Other key survey findings:

–Compared to last quarter, the seasonally adjusted mortgage delinquency rate decreased for all loans outstanding. By stage, the 30-day delinquency rate decreased 48 basis points to 1.86 percent, the lowest rate since the survey began in 1979. The 60-day delinquency rate decreased 113 basis points to 1.02 percent, and the 90-day delinquency bucket increased 106 basis points to 4.78 percent, the highest rate since second quarter 2010.

–By loan type, the total delinquency rate for conventional loans decreased 75 basis points to 5.93 percent over the previous quarter and  the FHA delinquency rate decreased 6 basis points to 15.59 percent. The VA delinquency rate increased by 11 basis points to 8.16 percent over the previous quarter, the highest level since first quarter 2009.

–On a year-over-year basis, total mortgage delinquencies increased for all loans outstanding. The delinquency rate increased by 293 basis points for conventional loans, by 737 basis points for FHA loans and by 423 basis points for VA loans.

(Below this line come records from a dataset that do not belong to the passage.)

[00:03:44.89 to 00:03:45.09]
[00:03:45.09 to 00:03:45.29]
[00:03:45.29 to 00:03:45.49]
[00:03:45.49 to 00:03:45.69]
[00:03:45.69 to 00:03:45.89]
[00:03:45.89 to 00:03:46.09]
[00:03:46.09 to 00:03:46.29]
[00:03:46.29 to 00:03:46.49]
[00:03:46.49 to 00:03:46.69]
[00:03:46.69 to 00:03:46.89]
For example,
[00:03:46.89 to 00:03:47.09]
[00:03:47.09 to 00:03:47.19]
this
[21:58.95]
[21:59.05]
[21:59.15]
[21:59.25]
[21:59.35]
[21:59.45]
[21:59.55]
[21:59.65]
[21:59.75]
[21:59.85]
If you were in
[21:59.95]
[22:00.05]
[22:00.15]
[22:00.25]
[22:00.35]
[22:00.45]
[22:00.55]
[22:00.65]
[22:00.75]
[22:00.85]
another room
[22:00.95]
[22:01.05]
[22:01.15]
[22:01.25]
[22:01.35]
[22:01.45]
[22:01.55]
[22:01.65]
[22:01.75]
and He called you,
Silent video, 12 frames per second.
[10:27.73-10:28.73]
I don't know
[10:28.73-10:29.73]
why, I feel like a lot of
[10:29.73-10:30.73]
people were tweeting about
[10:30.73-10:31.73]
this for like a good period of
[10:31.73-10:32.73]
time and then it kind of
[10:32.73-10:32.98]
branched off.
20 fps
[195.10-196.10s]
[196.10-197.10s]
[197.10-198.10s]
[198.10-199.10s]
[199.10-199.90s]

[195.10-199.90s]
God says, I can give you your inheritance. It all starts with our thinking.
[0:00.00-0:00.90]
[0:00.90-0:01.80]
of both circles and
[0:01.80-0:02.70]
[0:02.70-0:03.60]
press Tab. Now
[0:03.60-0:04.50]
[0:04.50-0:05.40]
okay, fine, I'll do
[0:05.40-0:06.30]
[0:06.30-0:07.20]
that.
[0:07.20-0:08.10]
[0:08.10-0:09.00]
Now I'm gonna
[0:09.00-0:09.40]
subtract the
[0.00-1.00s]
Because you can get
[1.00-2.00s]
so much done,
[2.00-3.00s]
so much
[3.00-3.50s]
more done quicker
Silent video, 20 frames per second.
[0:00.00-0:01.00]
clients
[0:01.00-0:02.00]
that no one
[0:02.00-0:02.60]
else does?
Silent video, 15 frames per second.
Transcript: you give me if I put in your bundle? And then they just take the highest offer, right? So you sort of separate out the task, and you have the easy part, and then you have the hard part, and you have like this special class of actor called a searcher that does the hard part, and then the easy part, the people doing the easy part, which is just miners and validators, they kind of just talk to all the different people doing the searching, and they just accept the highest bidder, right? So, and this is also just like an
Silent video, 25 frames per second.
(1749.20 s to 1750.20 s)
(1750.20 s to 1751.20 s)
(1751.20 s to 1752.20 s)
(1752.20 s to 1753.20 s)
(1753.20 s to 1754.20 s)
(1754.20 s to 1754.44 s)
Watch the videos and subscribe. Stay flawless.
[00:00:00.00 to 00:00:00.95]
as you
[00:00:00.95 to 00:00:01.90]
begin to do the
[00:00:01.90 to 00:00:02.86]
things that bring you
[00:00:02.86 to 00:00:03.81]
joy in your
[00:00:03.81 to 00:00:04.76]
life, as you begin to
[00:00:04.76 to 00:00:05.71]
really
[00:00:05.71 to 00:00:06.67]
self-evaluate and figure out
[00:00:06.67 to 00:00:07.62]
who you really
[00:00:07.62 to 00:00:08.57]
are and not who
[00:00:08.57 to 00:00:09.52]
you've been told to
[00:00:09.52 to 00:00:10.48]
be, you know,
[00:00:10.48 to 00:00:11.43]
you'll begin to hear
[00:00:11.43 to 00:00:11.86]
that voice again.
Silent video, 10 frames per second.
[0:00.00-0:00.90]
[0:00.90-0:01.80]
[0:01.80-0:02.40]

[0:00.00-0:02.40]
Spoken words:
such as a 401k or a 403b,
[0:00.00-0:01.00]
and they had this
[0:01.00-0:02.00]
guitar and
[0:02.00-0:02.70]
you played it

–The delinquency rate includes loans that are at least one payment past due but does not include loans in the process of foreclosure. The percentage of loans in the foreclosure process at the end of the third quarter fell to 0.59 percent, down 9 basis points from the second quarter and 25 basis points lower than one year ago. This is the lowest foreclosure inventory rate since second quarter 1982.

–The percentage of loans on which foreclosure actions were started in the third quarter remained unchanged from last quarter at 0.03 percent.

–The seriously delinquent rate, the percentage of loans 90 days or more past due or in the process of foreclosure, rose to 5.16 percent, the highest rate since fourth quarter 2013. It increased by 90 basis points from last quarter and increased by 335 basis points from last year. The seriously delinquent rate increased by 46 basis points for conventional loans, by 280 basis points for FHA loans and by 179 basis points for VA loans. From a year ago, the seriously delinquent rate increased by 249 basis points for conventional loans, by 737 basis points for FHA loans and by 390 basis points for VA loans.

–States with largest decreases in their overall delinquency rate from the second quarter were New Jersey (-102 basis points), New York (-96 basis points), Alaska (-91 basis points), Florida (-74 basis points) and Nevada (-58 basis points).

–States with largest increases in their overall delinquency rate compared to a year ago were Nevada (556 basis points), New Jersey (510 basis points), Hawaii (503 basis points), Florida (502 basis points) and New York (493 basis points).

MBA estimated 3.4 million homeowners were on forbearance plans as of September 27. In its most recent Forbearance & Call Center Survey, MBA said that number had fallen to 2.8 million as of Nov. 1. 

If would like to purchase the survey, please visit www.mba.org/NDS or e-mail MBAResearch@mba.org.

The above data were obtained in cooperation with the Mortgage Bankers Association, which produces the National Delinquency Survey. The NDS covers 39 million loans on one- to four- unit residential properties. Loans surveyed were reported by more than 100 servicers, including independent mortgage companies and depositories such as large banks, community banks and credit unions.